The doctor of the great Rabbis in Israel

Dr. Tali practiced Geriatric medicine. He practiced it for a living but did it wholeheartedly. Many patients from across the United States were treated by him. He remembered each and every one of his patients, their medical history and the medications they were taking. And when the patients called him, he did not have to look up anything on the computer; it was all in his mind.

How is that possible? The answer: every patient was engraved in his heart and mind, and just as a person remembers his own family’s health issues, Dr. Tali remembered the medical details of his patients. 

Unfortunately, we all hear about the treatment that elderly patients receive in hospitals and nursing homes. Many doctors feel that ‘the old patient has already lived long enough”. Therefore, the attitude is one of indifference and dismissiveness. But Reb Dr. Tali believed that elderly patients should continue to live for a long time, and rightfully so, he won the trust of the greatest Rabbis in Israel and felt honored to have the merit to take care of them. 

We all thank you for the devotion and dedication you showed in treating our Rav Elyashiv, ZTz”l. During each visit to Israel in recent years, Dr. Tali would look for any possible treatment or medication, using his extensive knowledge to try to alleviate Rav Elyashiv’s suffering. Similarly, Dr. Tali offered his medical advice to other distinguished elderly Rabbis, such as the late Rabbi Wazner and others.

Dr. Tali had a constant regal smile on his face, which lifted the spirits of, not only his sick patients, but also every human being he came in contact with. I was fortunate to get to know Reb Tali, and it was a pleasant experience to meet and see his incredible love for Torah and good deeds.  

It is written in the Midrash, Rashi in Parashat Vayra (Genesis 18:19) in the name of Rav Shimon Bar Yochai, that whoever merits to have a son who toils in Torah learning, does not really die.”

Rabbi Yaakov Skoczylas stated here: “Although my father was involved in working for a living, he always gave me the encouragement and reinforcement to continue on the path of Torah study, helping and supporting me and my family. My father had an incredible appreciation for the importance and praise of Torah.”

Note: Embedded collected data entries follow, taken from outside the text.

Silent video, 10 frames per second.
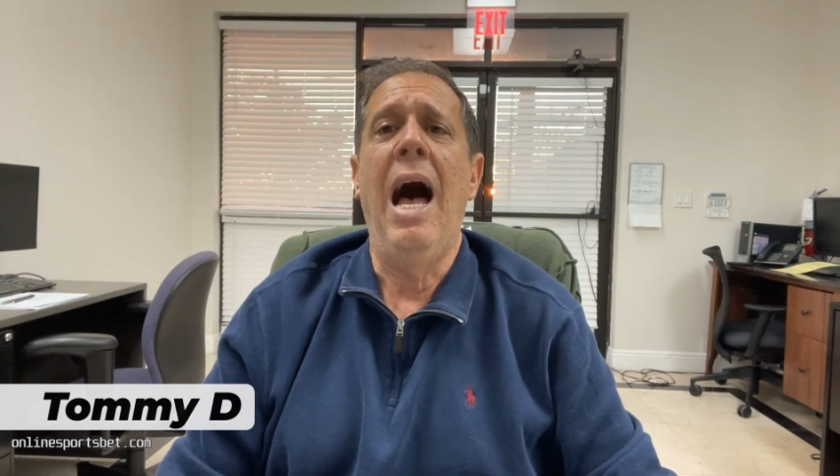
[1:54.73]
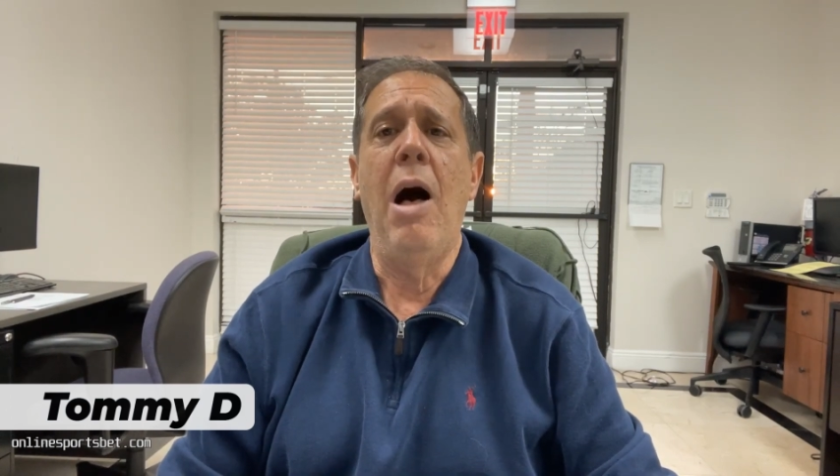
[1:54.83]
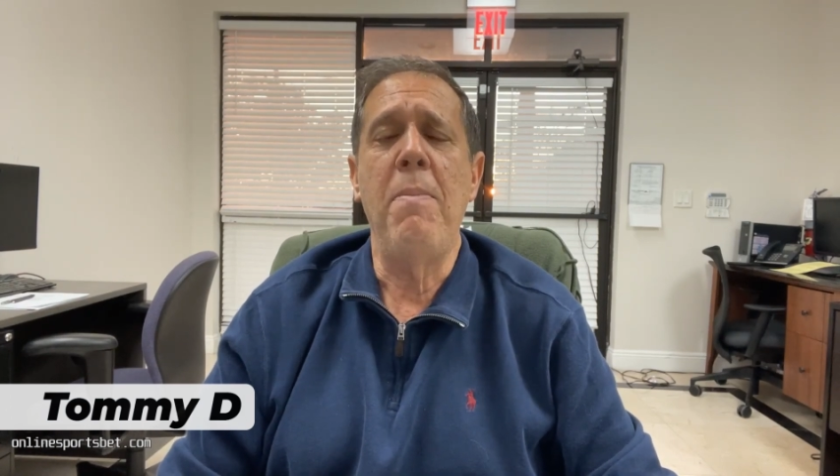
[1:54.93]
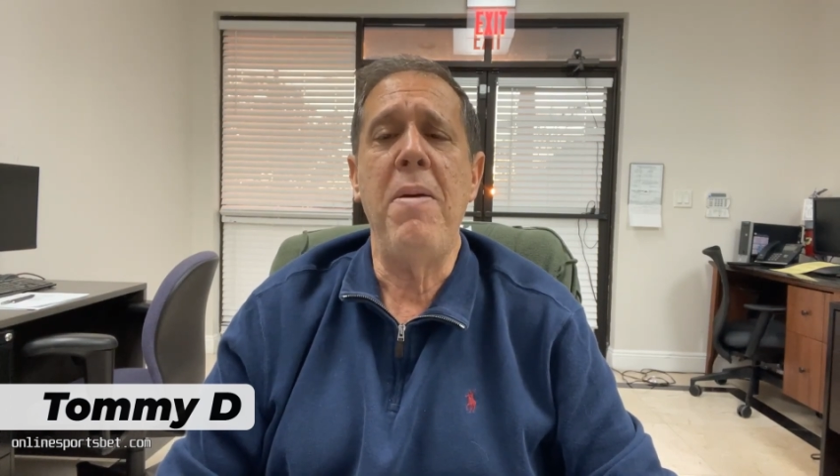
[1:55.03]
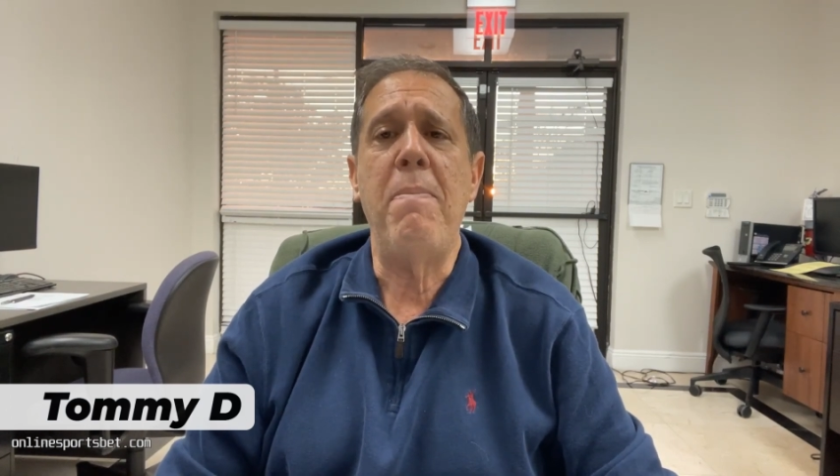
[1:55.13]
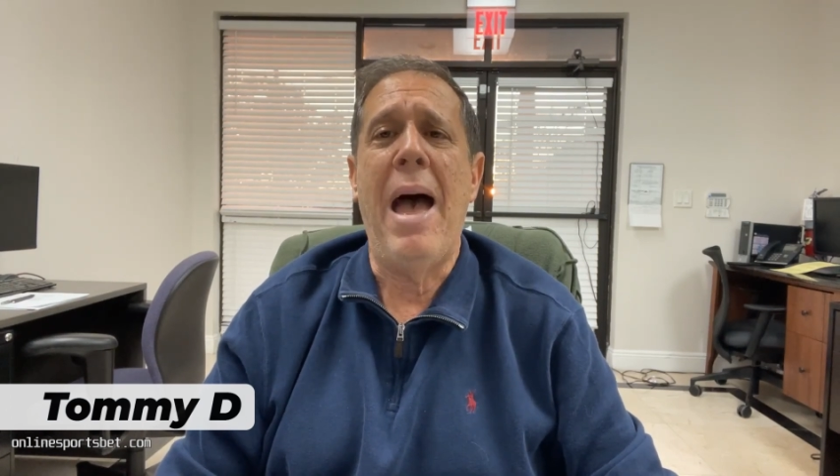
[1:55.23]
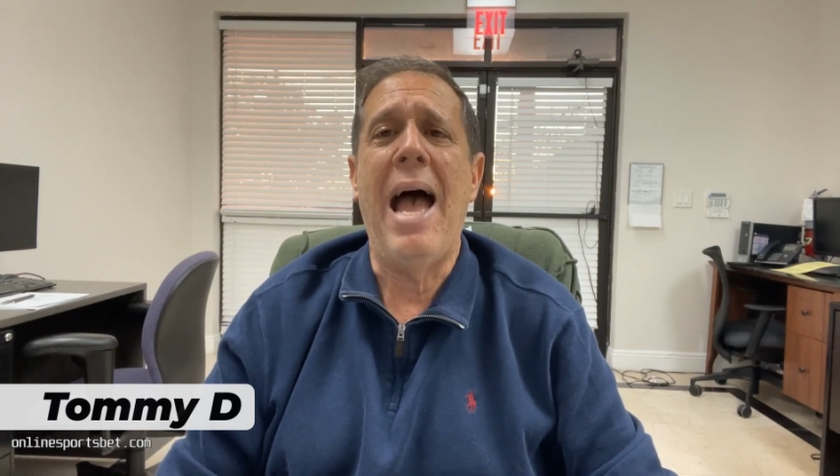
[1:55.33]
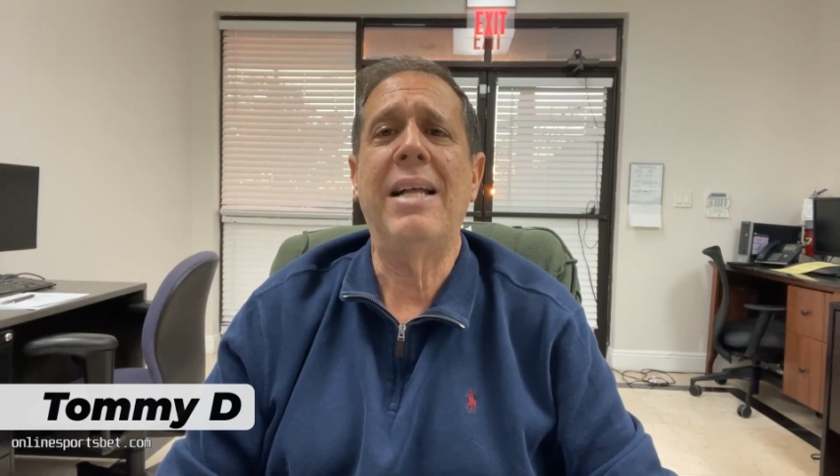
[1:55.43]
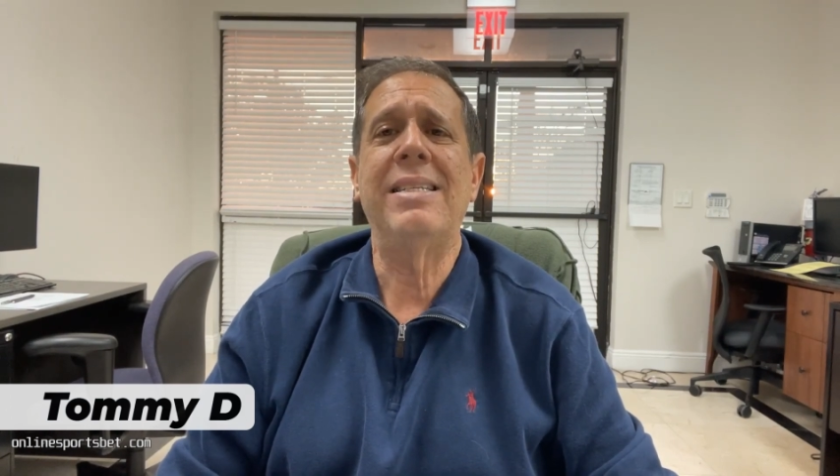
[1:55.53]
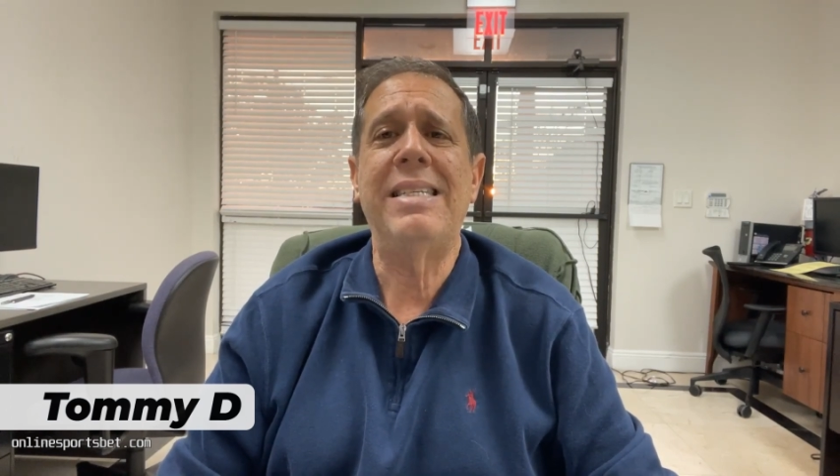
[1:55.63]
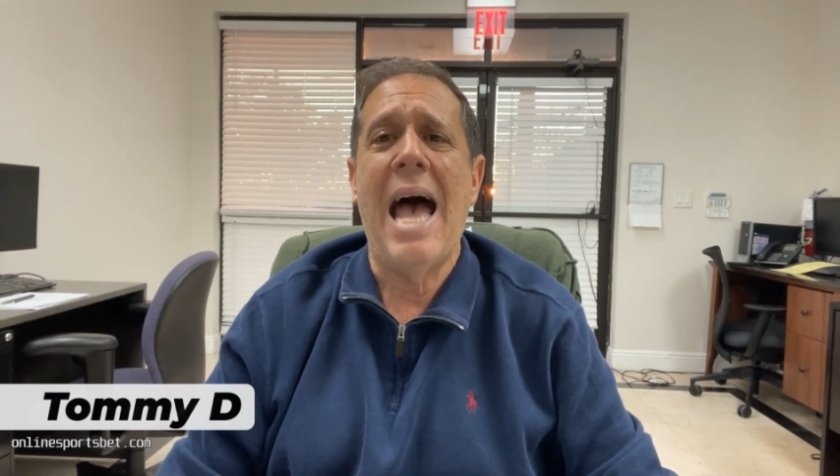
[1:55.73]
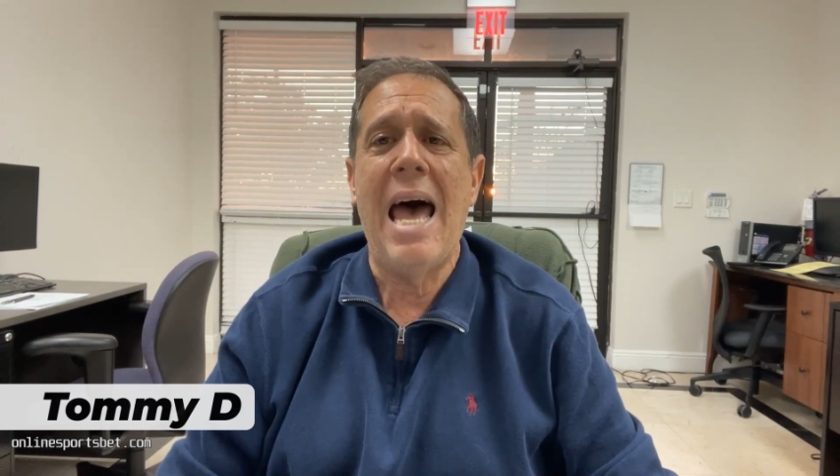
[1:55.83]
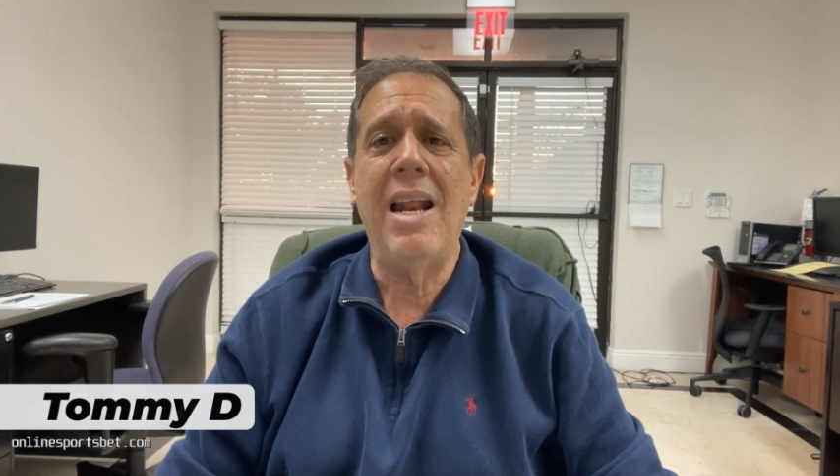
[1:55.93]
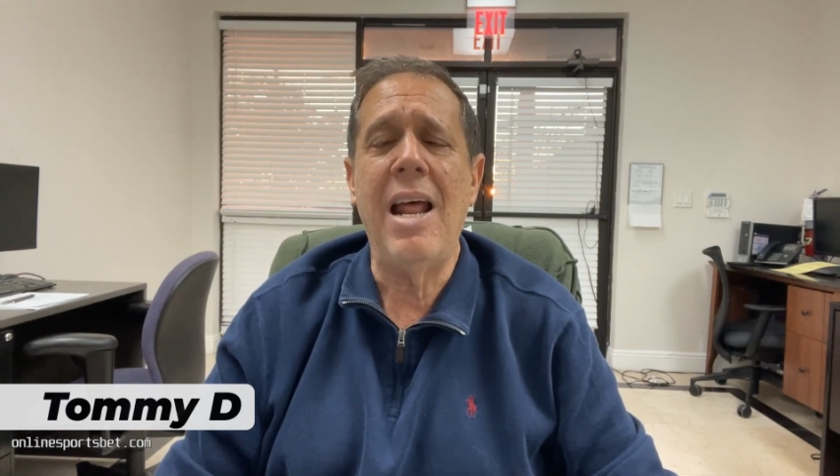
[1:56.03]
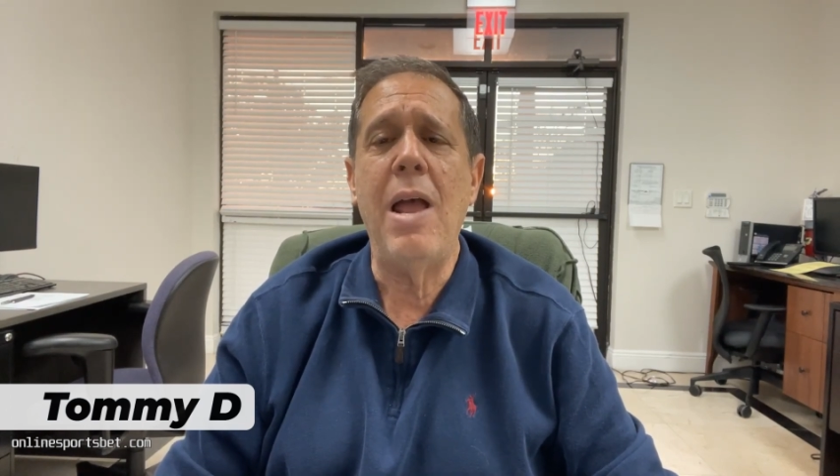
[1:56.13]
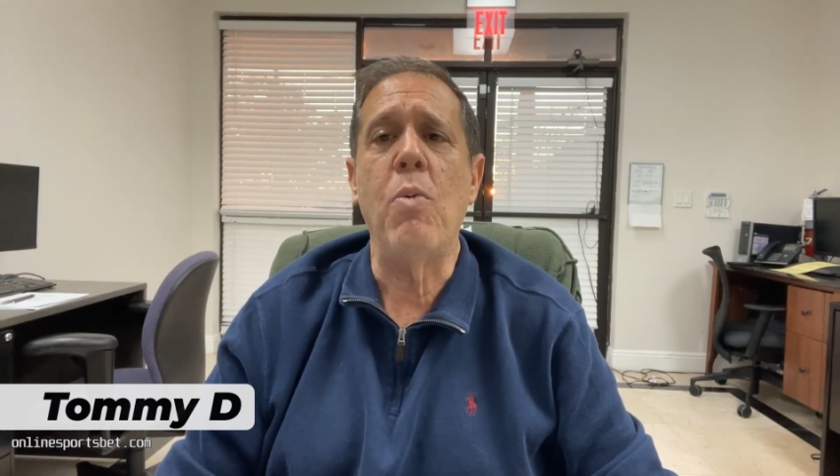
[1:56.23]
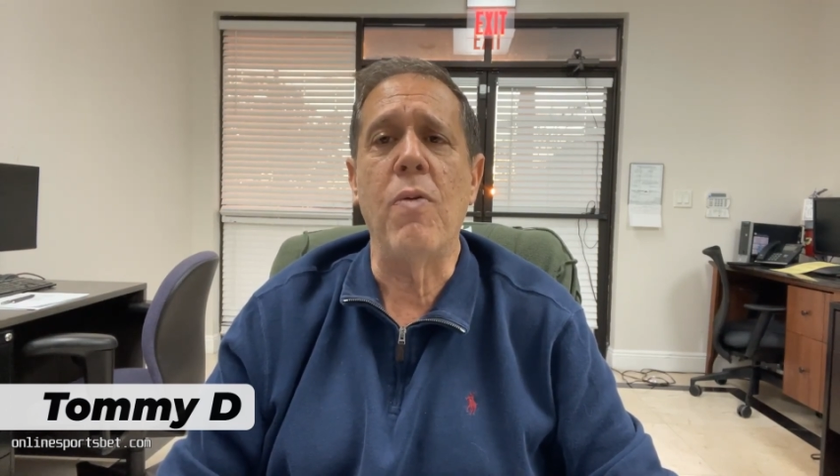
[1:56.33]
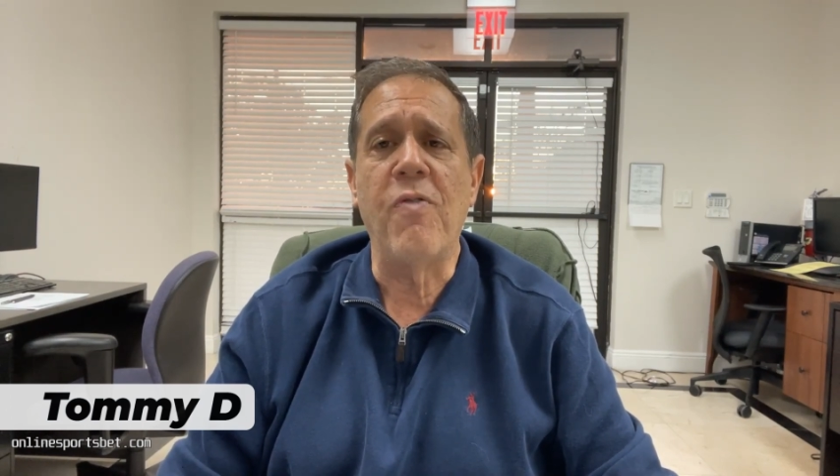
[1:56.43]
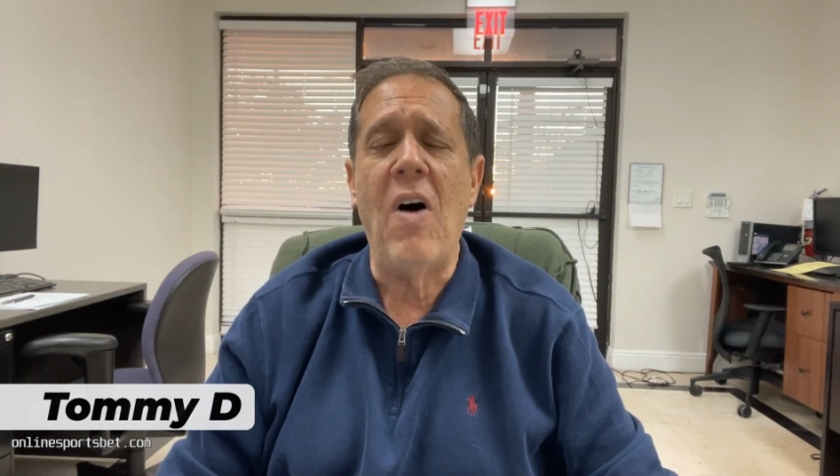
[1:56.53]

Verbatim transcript: I'll be back Saturday with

On Purim last year, Reb Tali was in Jerusalem and joined the students at the special Purim Kollel. At the end of the session, he was also given the stipend that each student who studied there received. He took the check with great joy; of course he did not redeem the check but kept it as a souvenir and said in excitement: “I too was privileged to be a kollel student for once in my life”.

The purpose of the obituary

Our sages write that the purpose of the obituary is to be strengthened by it, that those who hear the obituary will be strengthened by it in Torah and mitzvos. These stories should teach us all. Moreover, Dr. Tali testified himself that it was because of all the challenges he encountered and succeeded in fighting for every drop of Yiddishkeit, that he felt so successful throughout his life.

Sometimes we go through difficulties. Dr. Tali stated: Fellow Jews, these difficulties are gifts from heaven. If you merit living through the storm, you will have success in this world and build the foundation for the next world. 

Reb Tali, you were always immersed in the book of Psalms, and departed from the world near the day of the death of King David. His right will protect you and your dear family members and especially your wife, who should have a good and long life for many years to come.

Our sages of blessed memory say: The commandment of honoring your father and mother continues even after the death of the father. In the Holy Zohar he explains how this is observed after the death of the father, that when the sons engage in Torah and mitzvos and do good deeds, they put the Father in heaven on a throne and all the righteous in heaven stand around him and honor him by saying: The sons of Dr. Tali continue in the way of the Father, in the way of Torah, love of kindness, charity and beautiful hospitality. This right will stand for him in heaven. 

Go in peace and rest in peace. And Hashem will wipe away a tear from every face and we will all say Amen.